Continuously Develop and Monitor an Express Application on Kubernetes with Bitnami, Skaffold and Octant

Introduction

As Kubernetes' importance as a platform grows, developers are increasingly searching for ways to build and debug cloud-native applications on Kubernetes infrastructure from the get-go. Rather than first hacking on code in local (or virtualized) environments and then migrating it to cloud-native architecture, this new approach involves continuously developing, debugging and deploying containerized applications on a live Kubernetes cluster.

If you're a developer building cloud-native applications and targeting Kubernetes as your deployment architecture, Bitnami can help you with ready-to-use containers and Helm charts. Using these (instead of rolling your own) can save you time, help you follow best practices and allow you to focus on adding features to your application instead of dealing with Kubernetes-related complexity and configuration.

  • Bitnami's containers for Node.js, Ruby, Java and many others make it easy to containerize your applications in a consistent manner using the latest and most secure version of your programming language.

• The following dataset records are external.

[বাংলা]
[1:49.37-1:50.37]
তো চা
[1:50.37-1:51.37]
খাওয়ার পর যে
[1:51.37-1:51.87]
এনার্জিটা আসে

  • Bitnami's Helm charts for runtime environments like Node.js and infrastructure components like Memcached, MySQL, Elasticsearch, Apache Kafka and many others let you deploy your applications on Kubernetes in a secure and reliable manner without worrying about packaging, dependencies and Kubernetes YAML files.

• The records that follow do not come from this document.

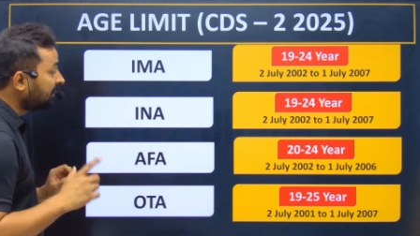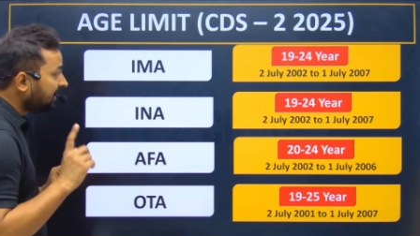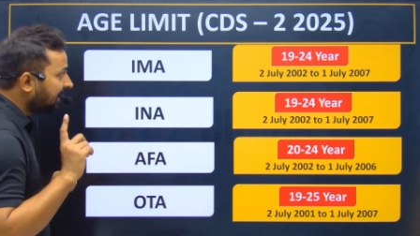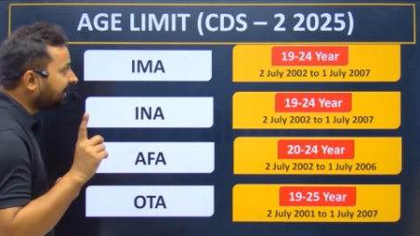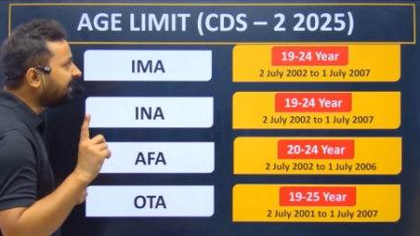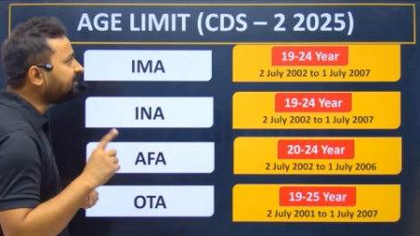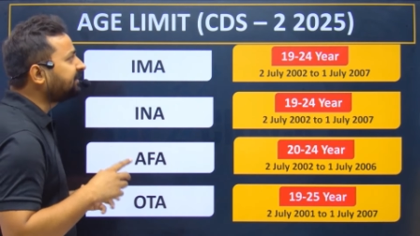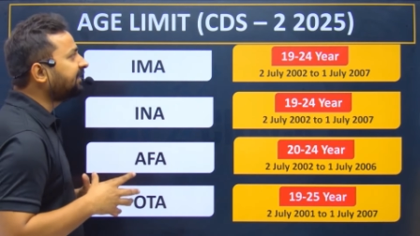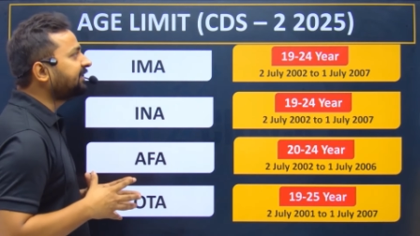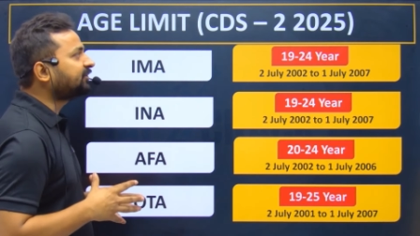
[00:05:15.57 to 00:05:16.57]
अगर आप
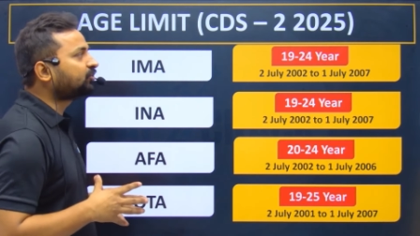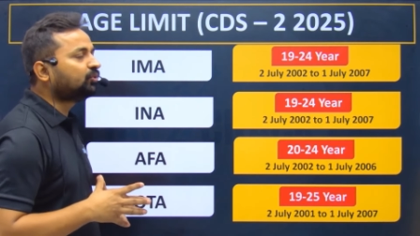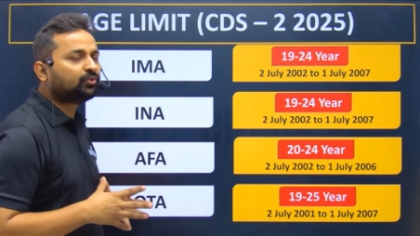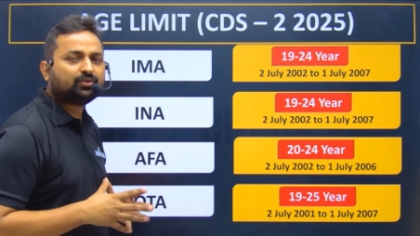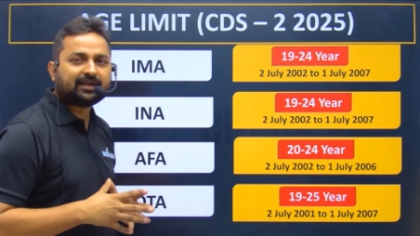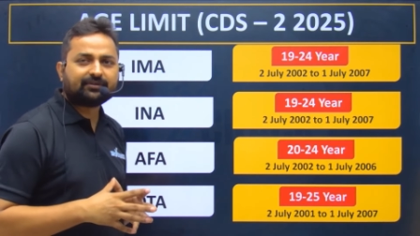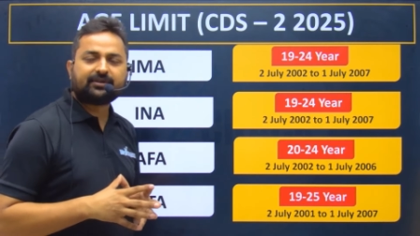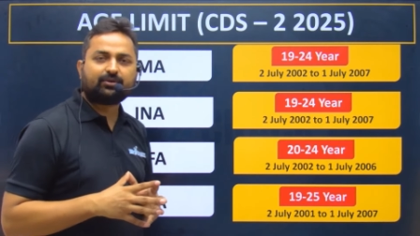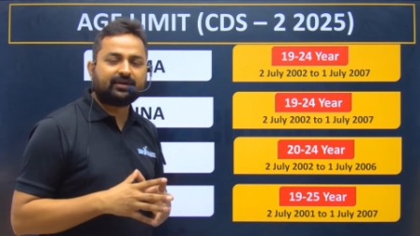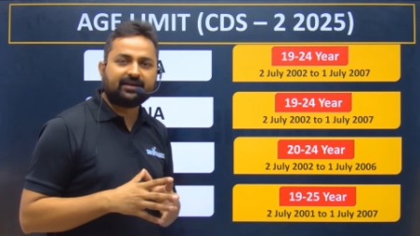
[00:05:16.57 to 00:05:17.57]
सी डी एस टू टू
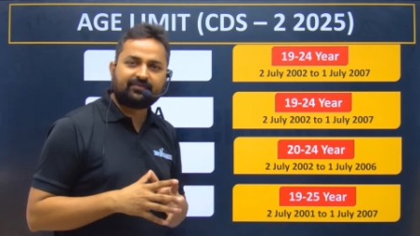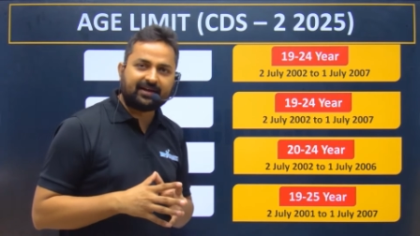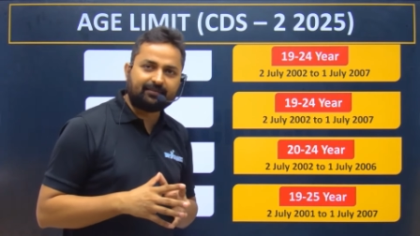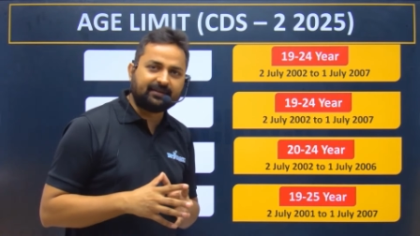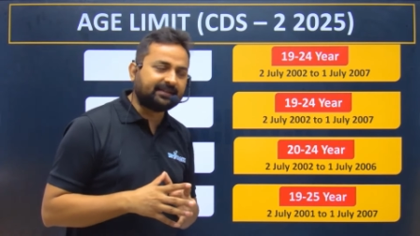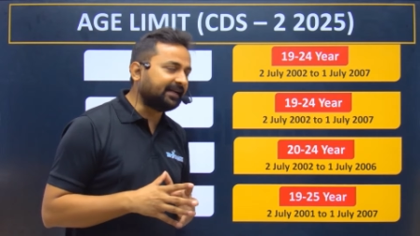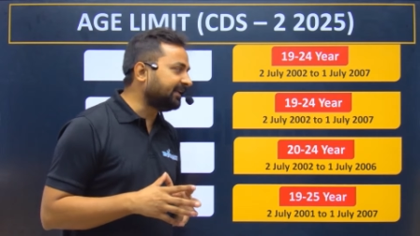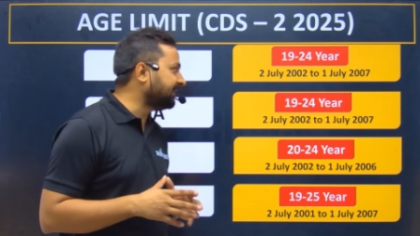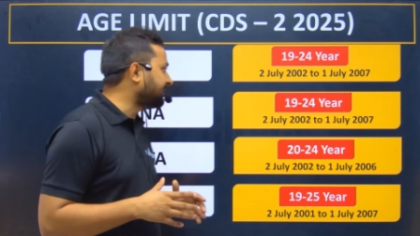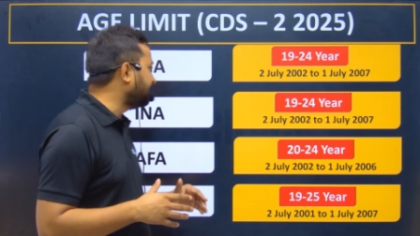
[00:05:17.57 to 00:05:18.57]
थाउजेंड ट्वेंटी फाइव की तैयारी कर रहे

This guide gets you started with continuous development (CD) on Kubernetes. It uses Skaffold, in combination with Bitnami containers and Helm charts, to let you test and debug your application in a live Kubernetes environment with minimal setup effort. It also uses Octant to help you monitor your cluster in real time and understand how your application behaves under different workloads.

Assumptions and prerequisites

This guide makes the following assumptions:

Warning

As of this writing, Skaffold only works with Helm v2.x.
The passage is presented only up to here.